Le rythme alterne bureau et terrain : déplacements permanents en voiture, visites d'édifices parfois froids, poussiéreux ou difficiles d'accès (clochers, combles, échelles), manipulation prudente d'objets fragiles. Les horaires sont irréguliers, avec des rendez-vous calés sur les disponibilités des maires, des curés ou des bénévoles d'associations, y compris en soirée ou le week-end lors des Journées européennes du patrimoine.
La mission de CAOA est souvent une étape ou une spécialisation à l'intérieur d'une carrière patrimoniale. Avec le concours d'attaché de conservation du patrimoine ou celui de conservateur du patrimoine (INP), on peut prendre la responsabilité d'un service départemental de la conservation, rejoindre une conservation régionale des monuments historiques en DRAC, diriger un musée ou un service d'inventaire régional. D'autres évoluent vers l'expertise du marché de l'art, la recherche et l'enseignement en histoire de l'art, la médiation culturelle ou le conseil en ingénierie patrimoniale auprès des collectivités.
Métier de niche à l'extrême : on comptait environ 180 CAOA et conservateurs délégués (CDAOA) pour toute la France en 2022, soit un à quelques postes par département, et seule une trentaine de départements financent un poste professionnel dédié. Les recrutements sont donc rares et très concurrentiels, et passent presque toujours par les concours de la filière culturelle territoriale ou de l'État.
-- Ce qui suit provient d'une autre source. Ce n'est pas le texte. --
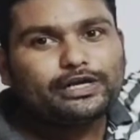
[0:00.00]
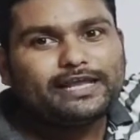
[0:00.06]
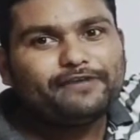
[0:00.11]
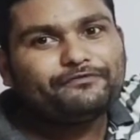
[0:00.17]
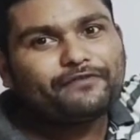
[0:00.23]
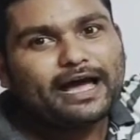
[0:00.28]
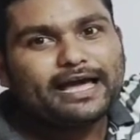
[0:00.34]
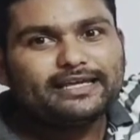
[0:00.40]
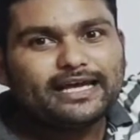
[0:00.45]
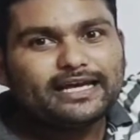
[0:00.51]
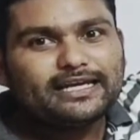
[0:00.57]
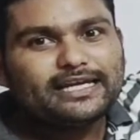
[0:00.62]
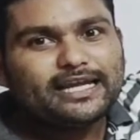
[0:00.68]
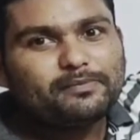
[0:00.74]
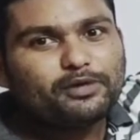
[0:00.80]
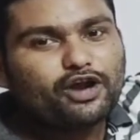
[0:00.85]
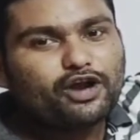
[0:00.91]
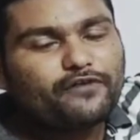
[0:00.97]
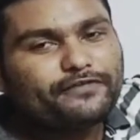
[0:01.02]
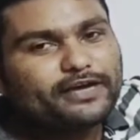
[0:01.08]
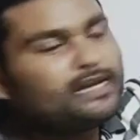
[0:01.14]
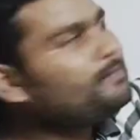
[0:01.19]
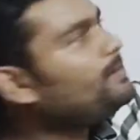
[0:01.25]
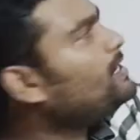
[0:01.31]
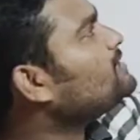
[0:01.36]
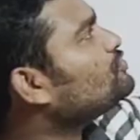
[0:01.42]
finite number of
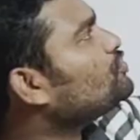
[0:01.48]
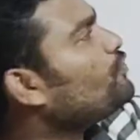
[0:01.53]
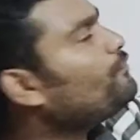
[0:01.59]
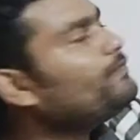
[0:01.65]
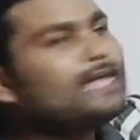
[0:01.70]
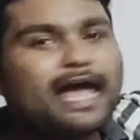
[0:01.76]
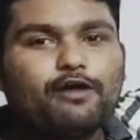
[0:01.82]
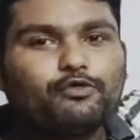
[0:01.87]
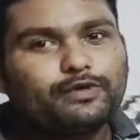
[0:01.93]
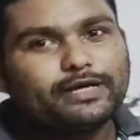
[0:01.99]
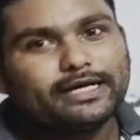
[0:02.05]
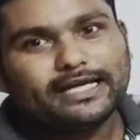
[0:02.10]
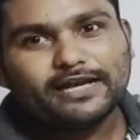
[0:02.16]
elements, so we have written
Le contexte reste néanmoins porteur en termes de besoins : vols d'objets d'art en milieu rural, fermeture ou vente d'églises, patrimoine industriel et scientifique menacé, ce qui alimente une demande régulière de professionnalisation du statut (question posée au Sénat en 2022). Les profils formés à l'histoire de l'art et au patrimoine mobilier trouvent plus largement des débouchés dans les services patrimoine des départements et des régions, les DRAC, les musées, les services d'inventaire et le marché de l'art.